— Dataset content —

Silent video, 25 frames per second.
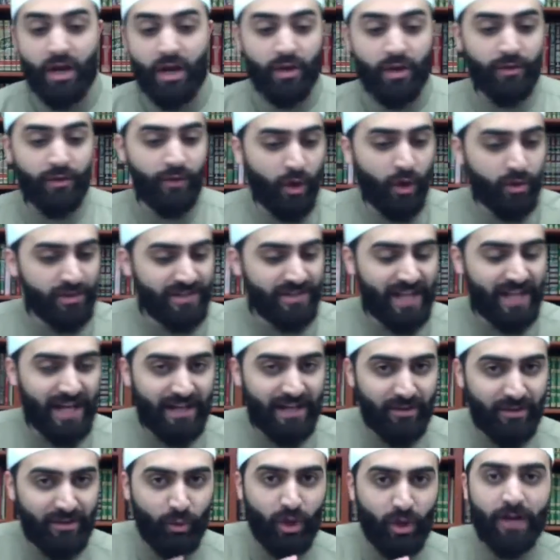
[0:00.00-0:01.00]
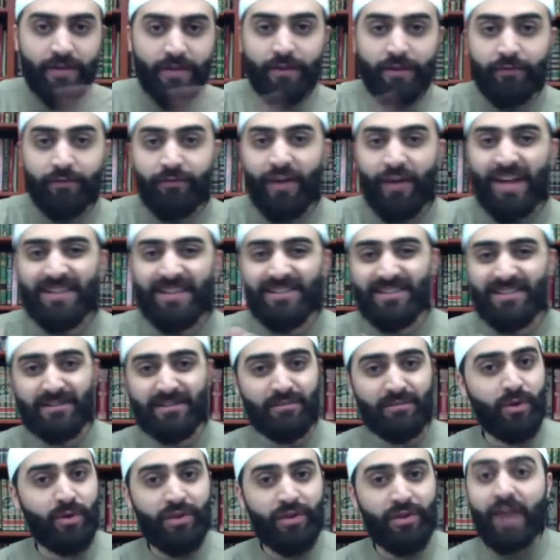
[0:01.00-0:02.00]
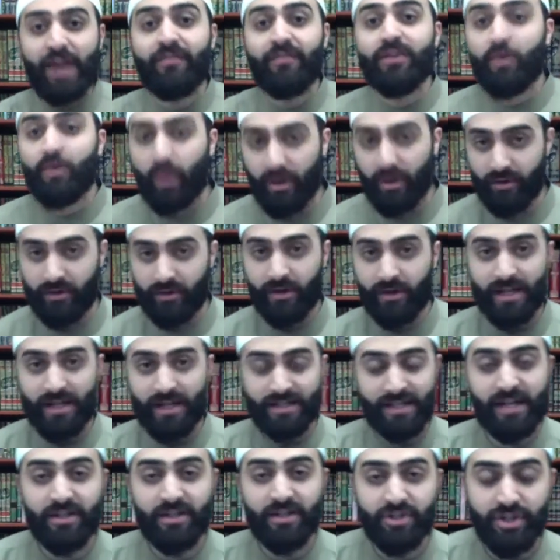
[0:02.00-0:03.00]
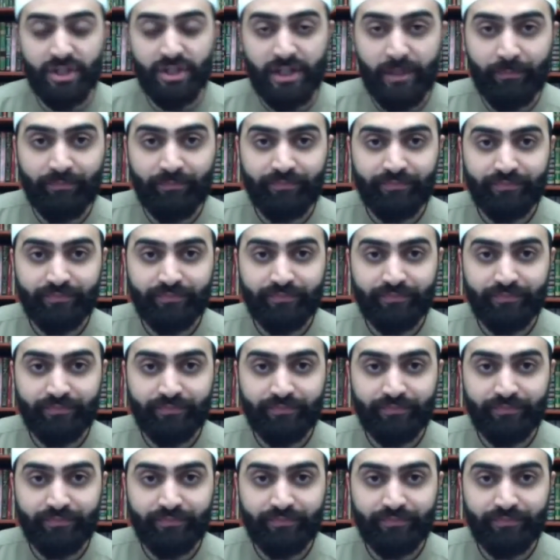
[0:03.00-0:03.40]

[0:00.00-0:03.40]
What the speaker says: Those that were on the fence with everyone, essentially.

— What the task requires —
Omit every image. Quote each record exactly.

— Reply —
Silent video, 25 frames per second.
[0:00.00-0:01.00]
[0:01.00-0:02.00]
[0:02.00-0:03.00]
[0:03.00-0:03.40]

[0:00.00-0:03.40]
What the speaker says: Those that were on the fence with everyone, essentially.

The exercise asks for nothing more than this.